The fungus in particular is of an aggressive type and may in the end prove fatal to the tree. The moth (the so-called horse chestnut leaf miner) eats away at the leaves which eventually causes them to turn brown and fall off long before autumn. This can be clearly seen in the photograph on the left.
The 150-year-old tree (a white horse chestnut tree - Aesculus hippocastanum) stands in the inner garden of the house Keizersgracht 188, not the property of the Anne Frank House.
Soil analysis carried out in 1993 revealed that one of the factors threatening the condition of the tree was leakage of domestic fuel oil from an underground storage tank. To save the old chestnut tree, the city of Amsterdam commissioned a soil sanitation plan of 160,000 euros. Following that, the city decided also to look after the tree in subsequent years, taking it out of the care of the Anne Frank House.
The half-yearly research held in April 2005 shows that the chestnut tree can, for the moment, be preserved. To increase stability, it was decided to considerably decrease the crown of the tree. This drastic job will take place on 26 May and can be viewed via the web cam.
To anticipate the possible cutting of the tree, grafts have been made. This means that a clone of the tree can be replanted.
Quotes from the Diary
Anne Frank wrote the following entries about the chestnut tree in her diary:
23 February 1944
The two of us looked out at the blue sky, the bare chestnut tree glistening with dew, the seagulls and other birds glinting with silver as they swooped through the air, and we were so moved and entranced that we couldn’t speak.
18 April 1944
April is glorious, not too hot and not too cold, with occasional light showers. Our chestnut tree is in leaf, and here and there you can already see a few small blossoms.
13 May 1944
Our chestnut tree is in full blossom.
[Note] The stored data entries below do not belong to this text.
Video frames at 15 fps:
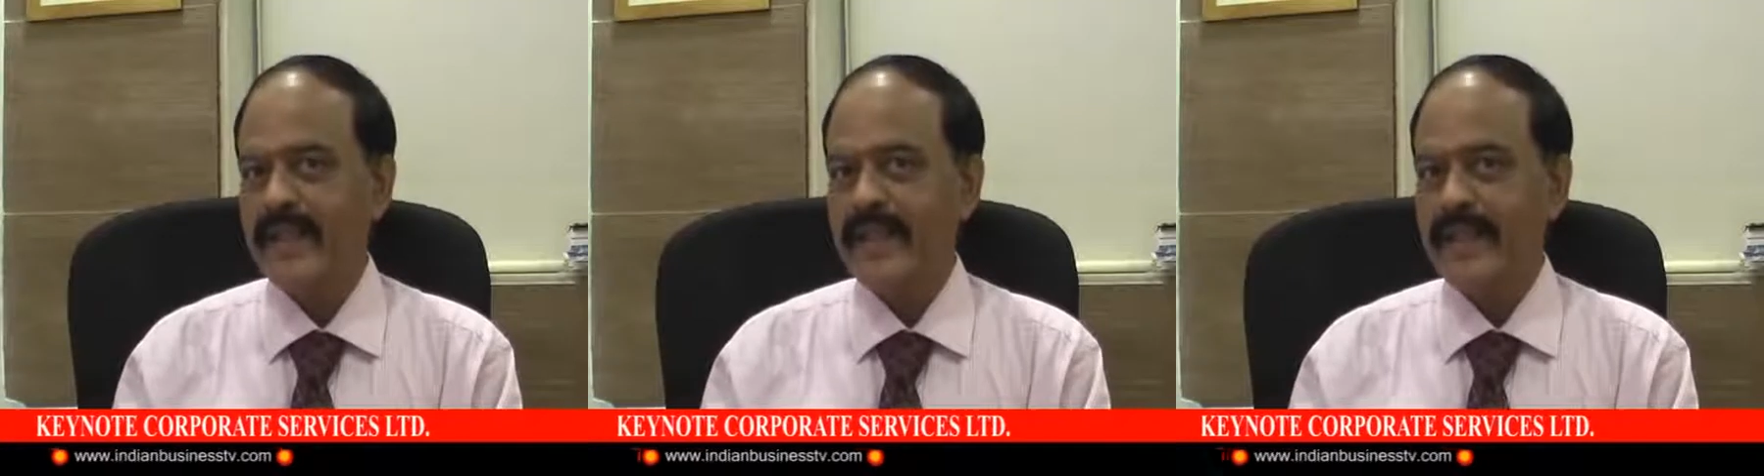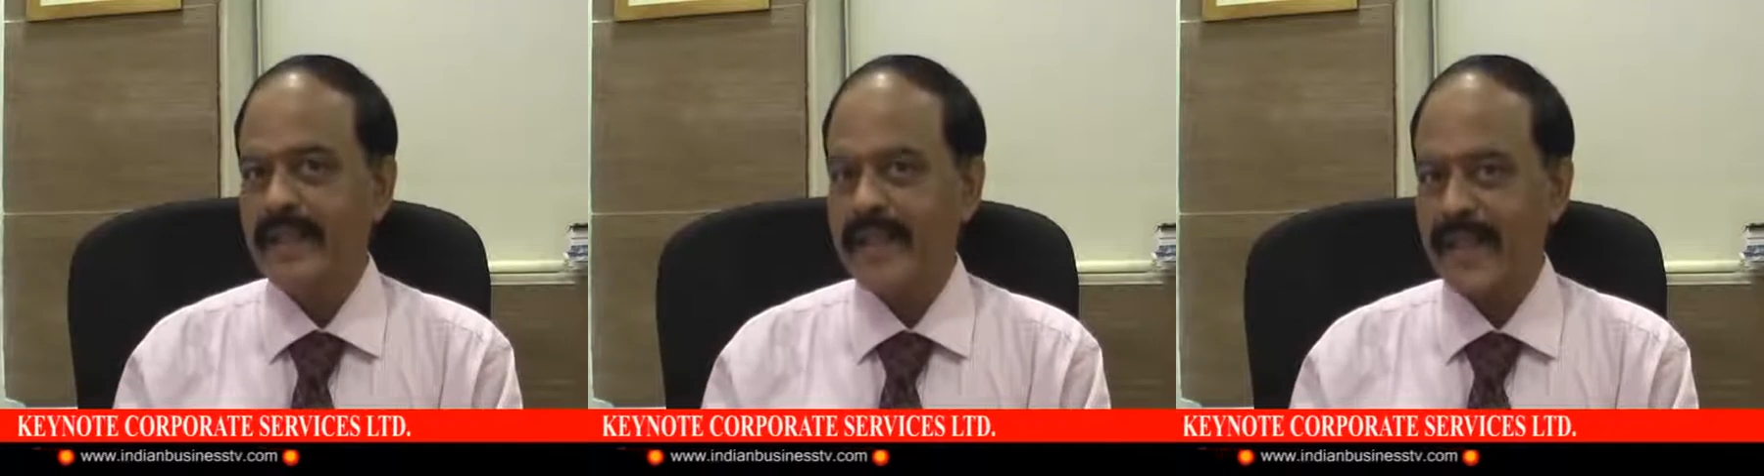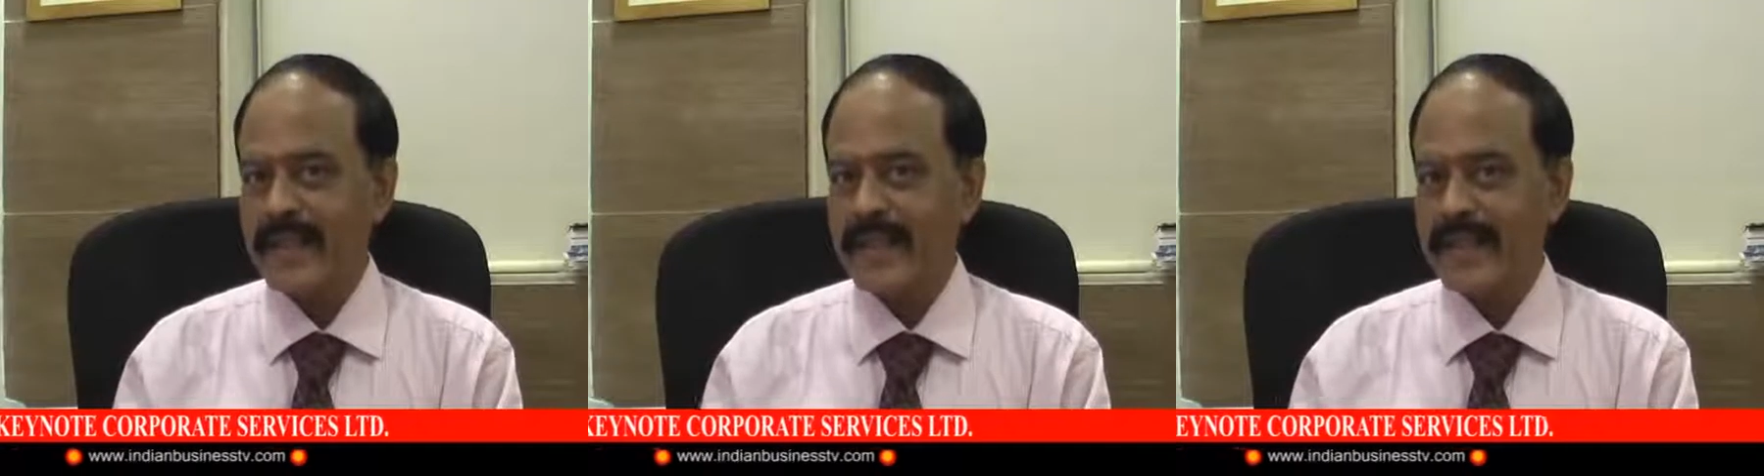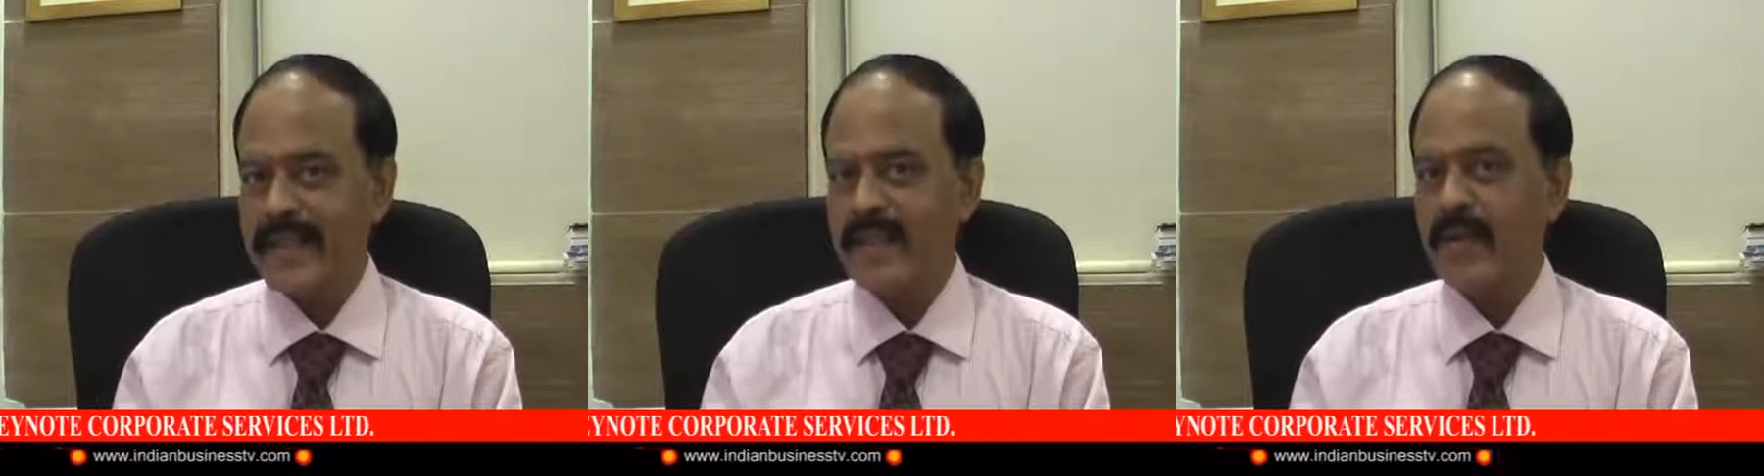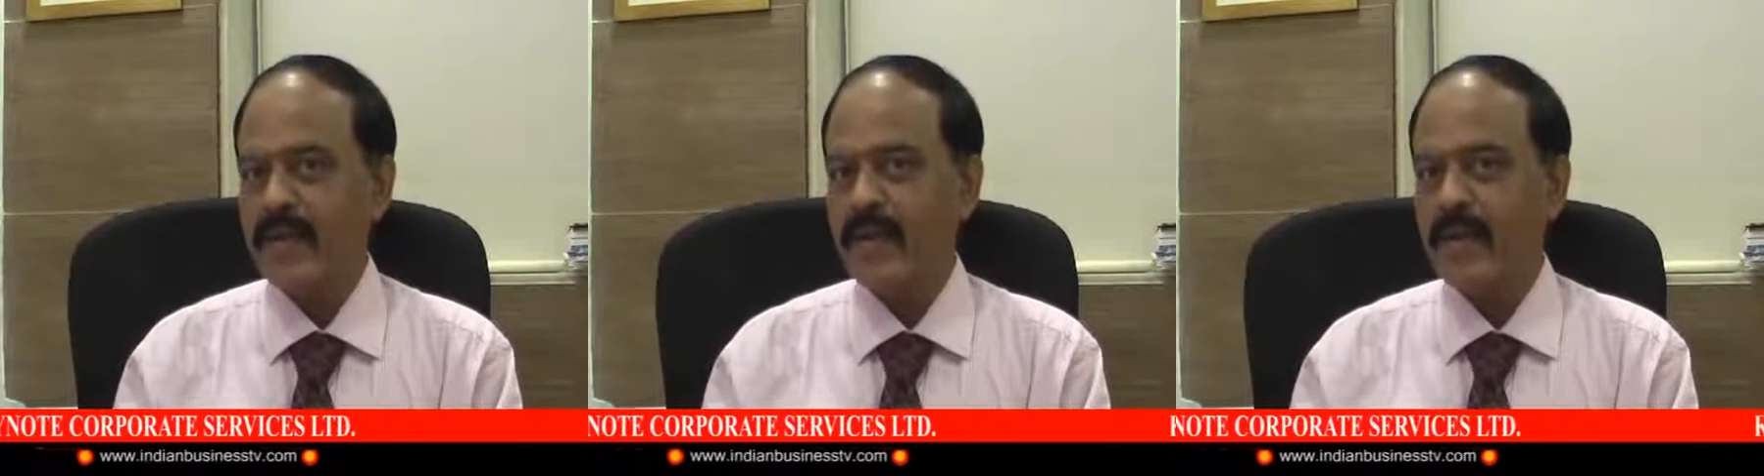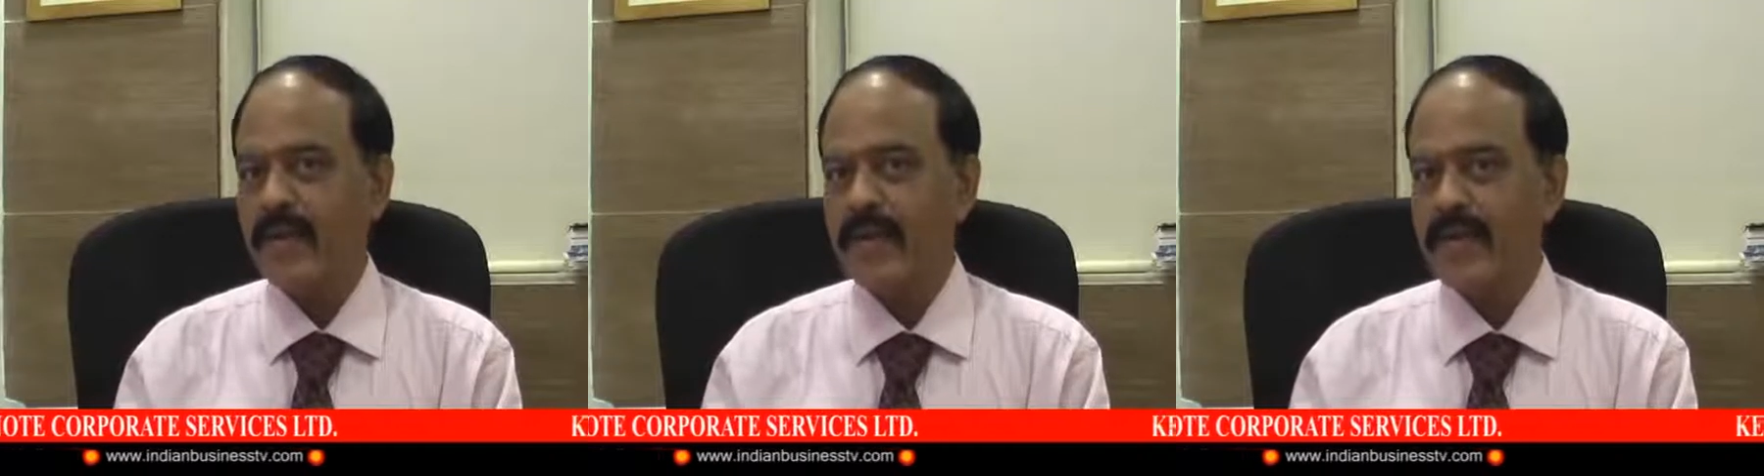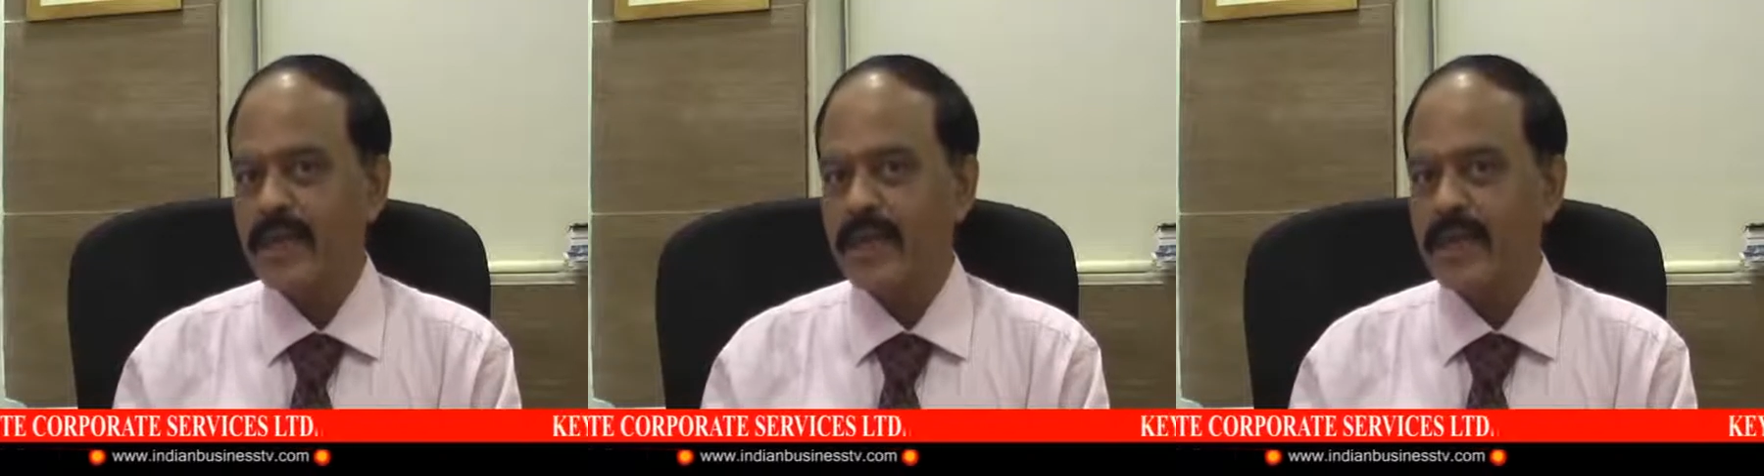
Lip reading: the tax is not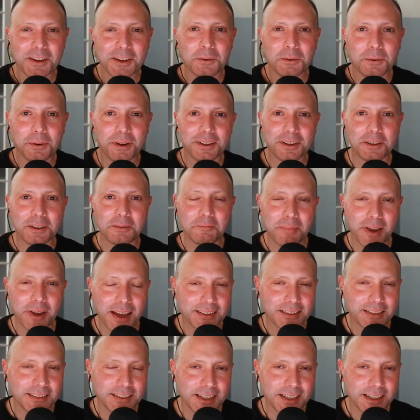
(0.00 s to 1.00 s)
Welcome
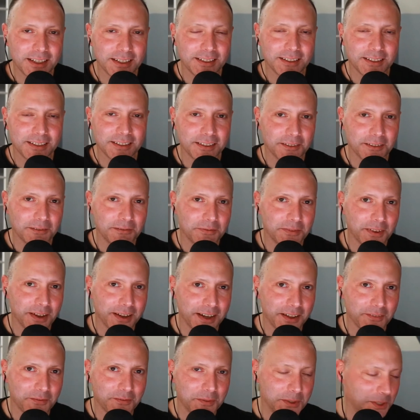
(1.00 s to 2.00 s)
back to yet another
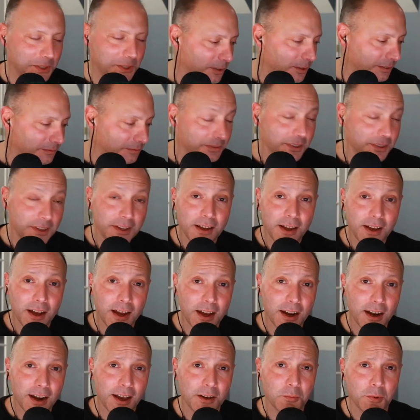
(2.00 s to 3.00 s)
fine episode of
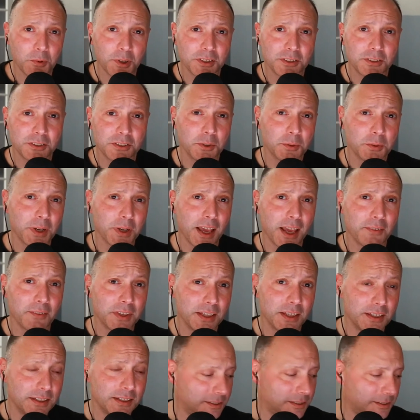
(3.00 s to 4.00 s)
Hot Hardware's Two and a
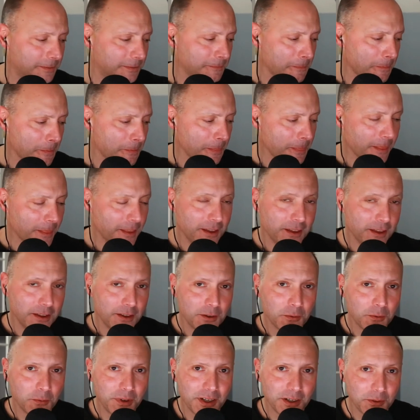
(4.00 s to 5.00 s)
Half Geeks,
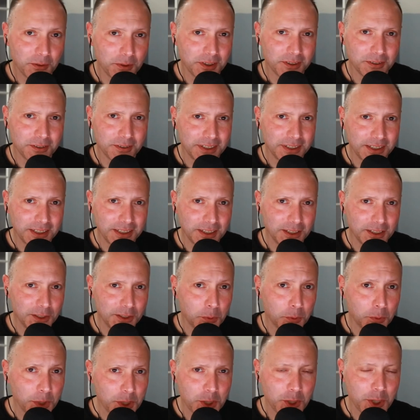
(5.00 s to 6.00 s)
where we're a little
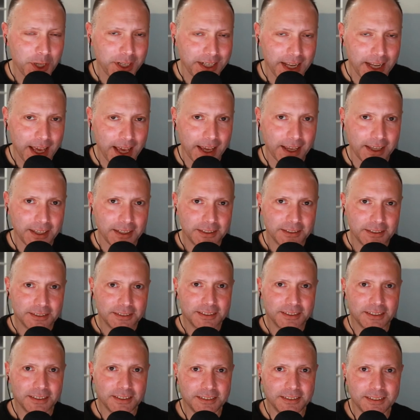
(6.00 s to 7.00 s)
twitchy today,
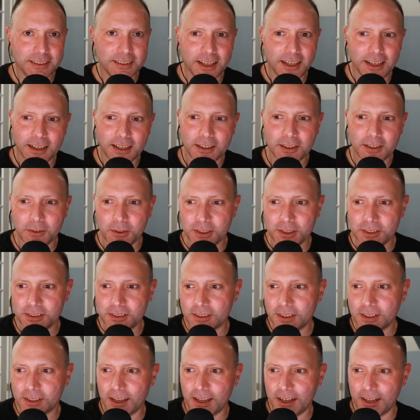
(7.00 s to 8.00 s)
and uh,
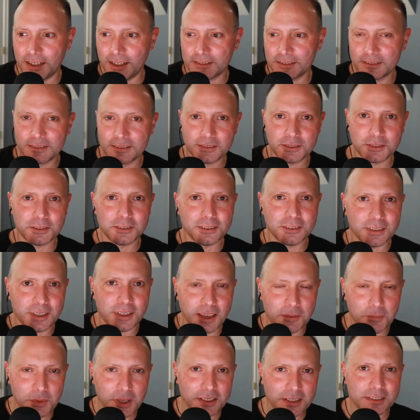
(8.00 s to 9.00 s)
Chris kind of
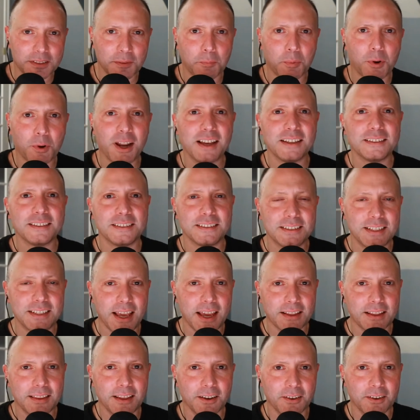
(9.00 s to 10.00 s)
Give me a surprise
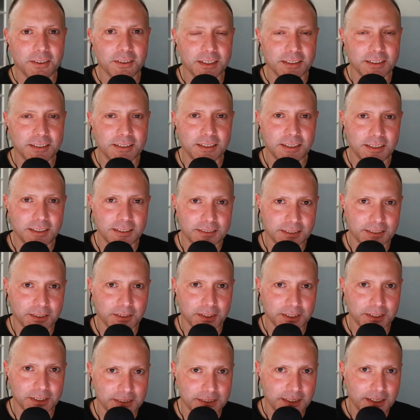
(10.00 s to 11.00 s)
attack there on the tease,
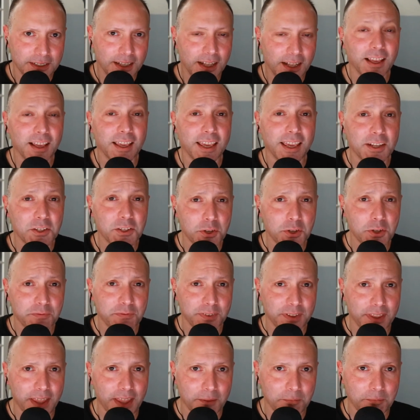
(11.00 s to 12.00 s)
Chris. I'll get you
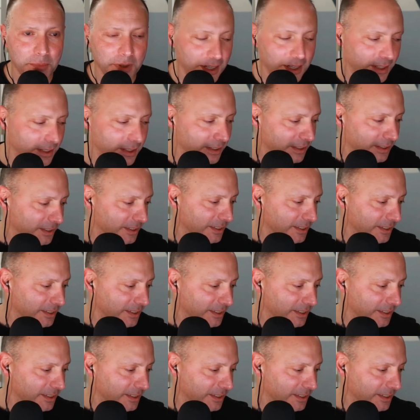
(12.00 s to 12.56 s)
for that, buddy.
It is covered with leaves and is even more beautiful than last year.
In a speech he gave in 1968 Otto Frank recounted the thoughts that came to his mind when he read Anne’s diary for the first time:
How could I have suspected that it meant so much to Anne to see a patch of blue sky, to observe the gulls during their flight and how important the chestnut tree was to her, as I recall that she never took an interest in nature. But she longed for it during that time when she felt like a caged bird. She only found consolation in thinking about nature. But she had kept such feelings completely to herself.